The majority of research into the causes of congenital nephrogenic diabetes insipidus (NDI) has focused on the pivotal role played by mutations in the vasopressin 2 receptor gene and the aquaporin 2 (AQP2) gene. However, recent research indicates that among the many other proteins that play a vital part in the kidney’s ability to concentrate urine, a pivotal one is aldose reductase (AR). AR is found throughout the body. In the kidney, AR catalyzes the conversion of glucose to sorbitol. This is important because sorbitol plays a vital role in the osmotic process in the kidney. It is through osmosis that the kidney reabsorbs bodily water. This results in concentrated urine.

Yang, et al., were one of the research teams that established the centrality of AR in urine concentration. In this study, they sought to clarify the mechanisms through which AR deficiency leads to excessive urination and thirst, two of the main clinical symptoms of NDI. To determine whether an AR deficiency in the kidney is sufficient to cause NDI, and to determine the role of AR in maturing the ability to concentrate urine, the research team studied three groups of mice:

  1. Normal mice (WT);
  2. Mice bred to be missing the AR gene and thus be incapable of synthesizing AR (KO); and
  3. Mice bred to carry both the AR null mutation gene and an AR knock in transgene (BT).

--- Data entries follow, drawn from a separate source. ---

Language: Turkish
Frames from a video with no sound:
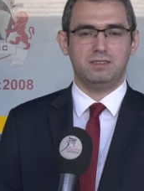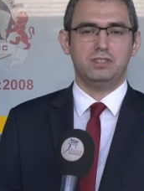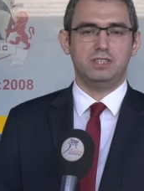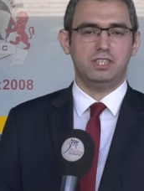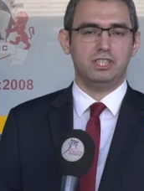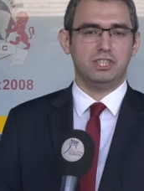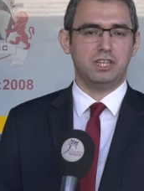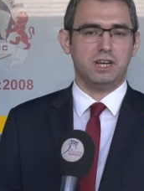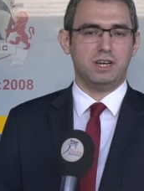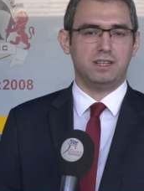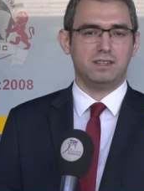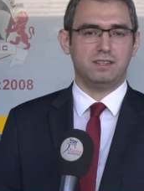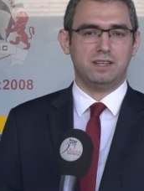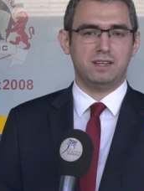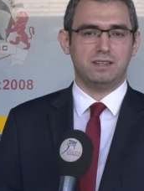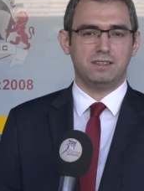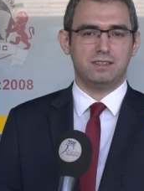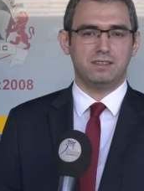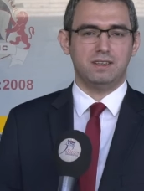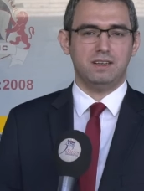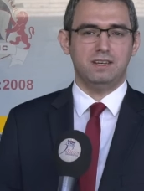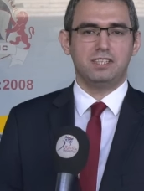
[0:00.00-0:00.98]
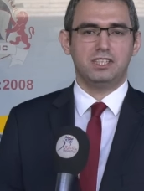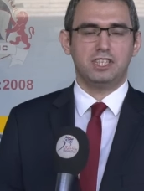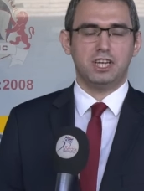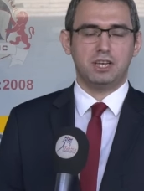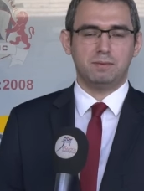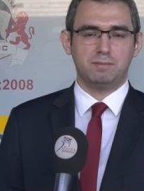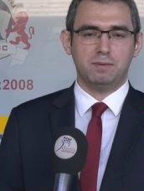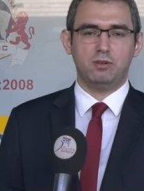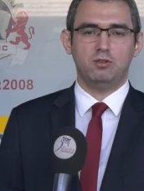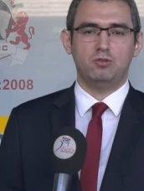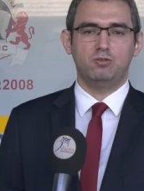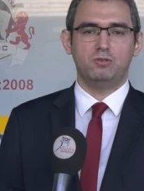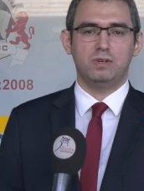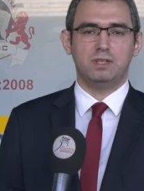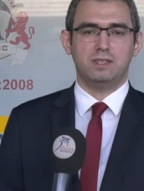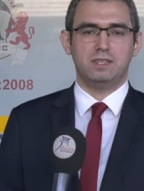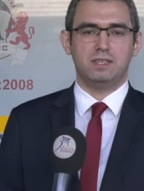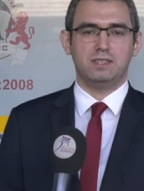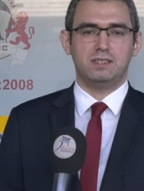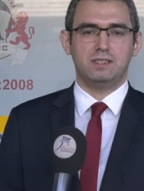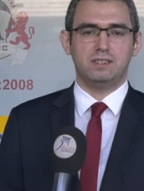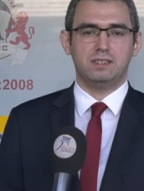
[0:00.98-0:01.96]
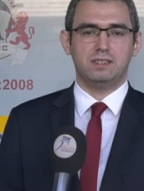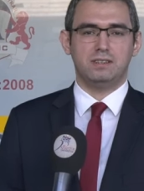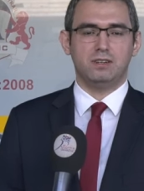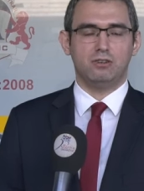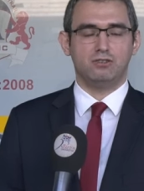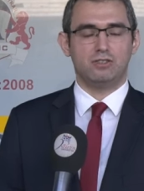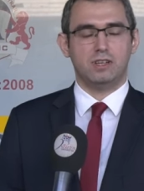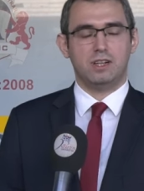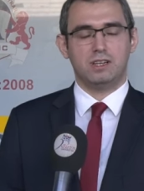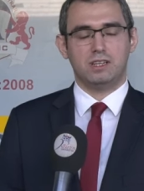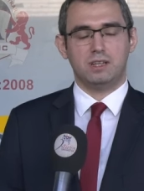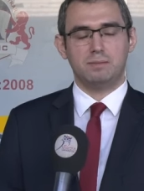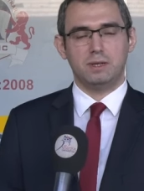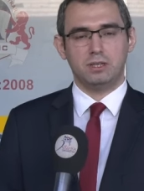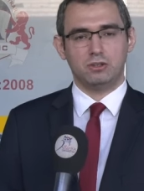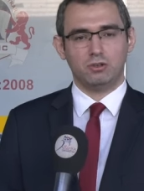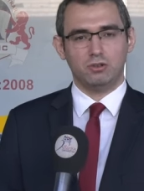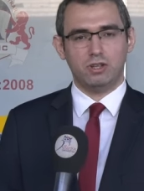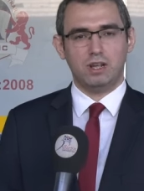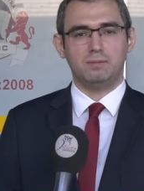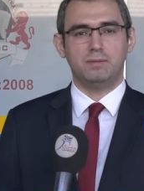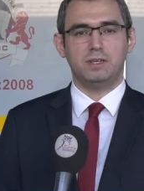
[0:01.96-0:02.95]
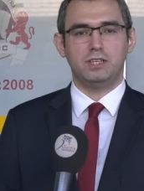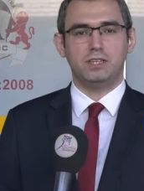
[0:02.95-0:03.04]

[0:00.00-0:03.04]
İnşaatlarda çekme kuvvetlerinin özellikle betonarme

The WT served as the control group. The KO served as models of what happens in the kidney without AR. The BT, because they carry both a gene that negates AR and one that expresses a kidney specific AR transgene, could serve to show, if the data supported it, that a local kidney deficiency is sufficient to cause NDI. This is because the BT mice would not have AR anywhere in their body except the kidney (unlike normal mice who have it body wide). So, if the BT mice had normal or near normal kidney urine concentration, it would indicate the necessity of AR for that function.

The researchers found that the KO mice never developed the ability to concentrate urine, and their kidneys had numerous structural abnormalities. BT mice urine concentrating ability gradually started increasing at 3 weeks of age, and it began functioning on a more improved level at 5 weeks. The WT mice matured their ability at 3 weeks. Showing that AQP2 and V2R levels were normal in all three groups of mice, the researchers felt their data strongly indicates that AR is essential for the full maturation of the kidney’s ability to concentrate urine and for proper kidney cellular structure.